» **PROBLEM DETAILS**
Below are some records; repeat them all exactly, minus the pictures.

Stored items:
....
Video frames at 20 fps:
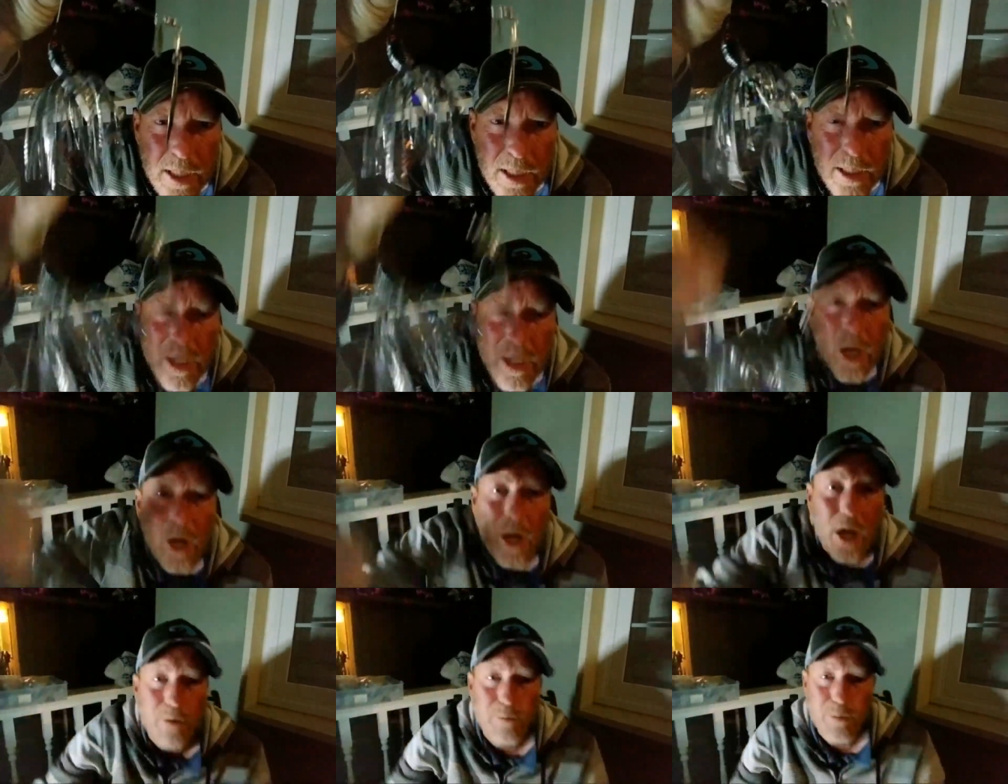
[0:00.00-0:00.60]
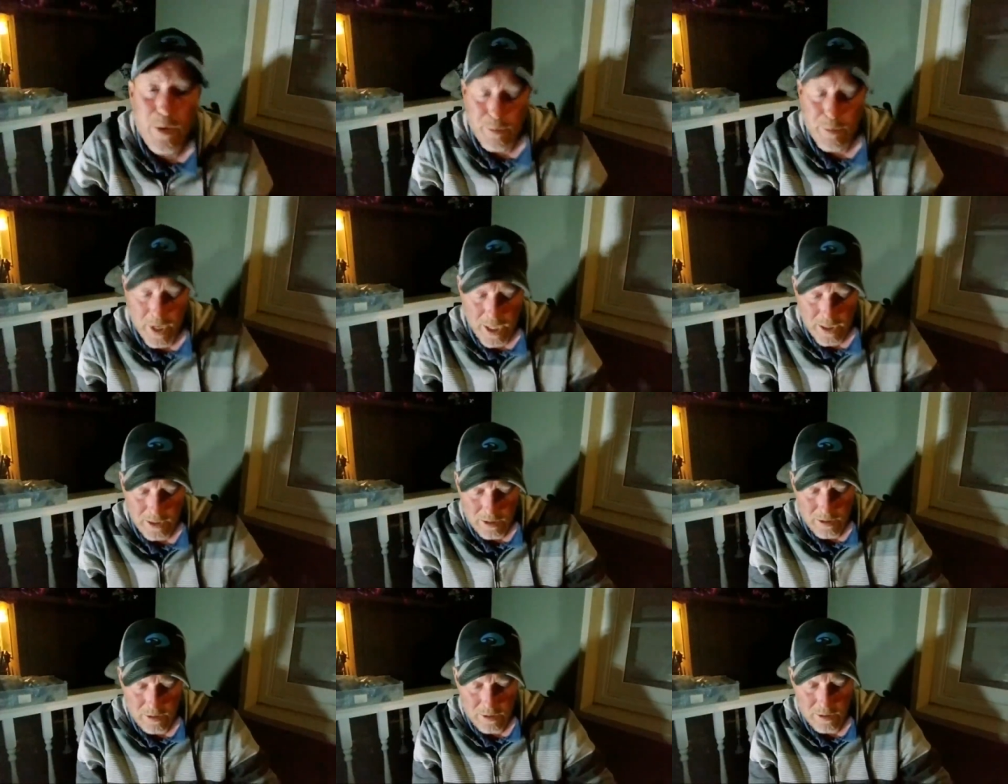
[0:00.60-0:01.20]
No, I haven't been
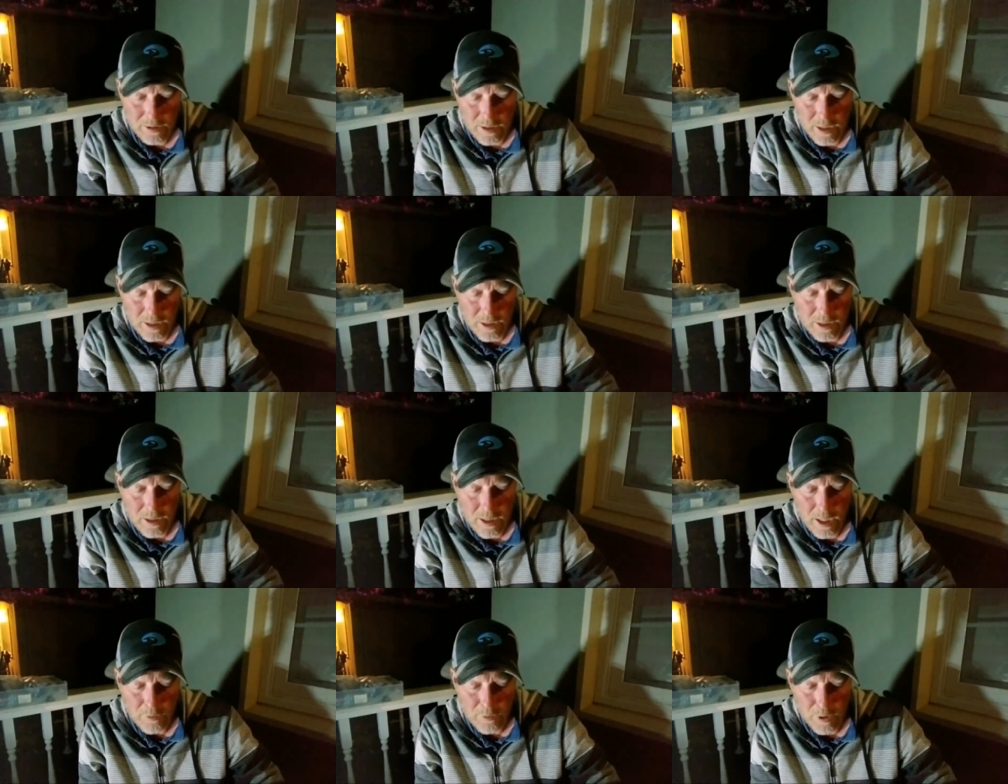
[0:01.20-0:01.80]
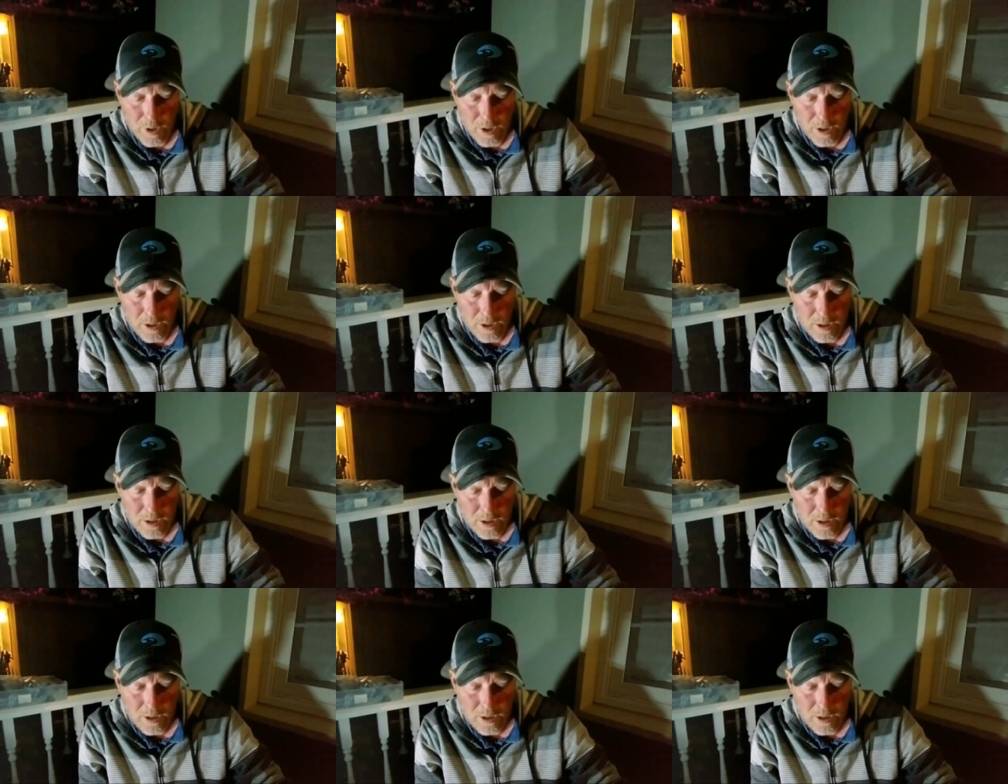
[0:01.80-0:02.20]
back there since I did that one.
....
» **RESULT FOR THIS EXERCISE**
Video frames at 20 fps:
[0:00.00-0:00.60]
[0:00.60-0:01.20]
No, I haven't been
[0:01.20-0:01.80]
[0:01.80-0:02.20]
back there since I did that one.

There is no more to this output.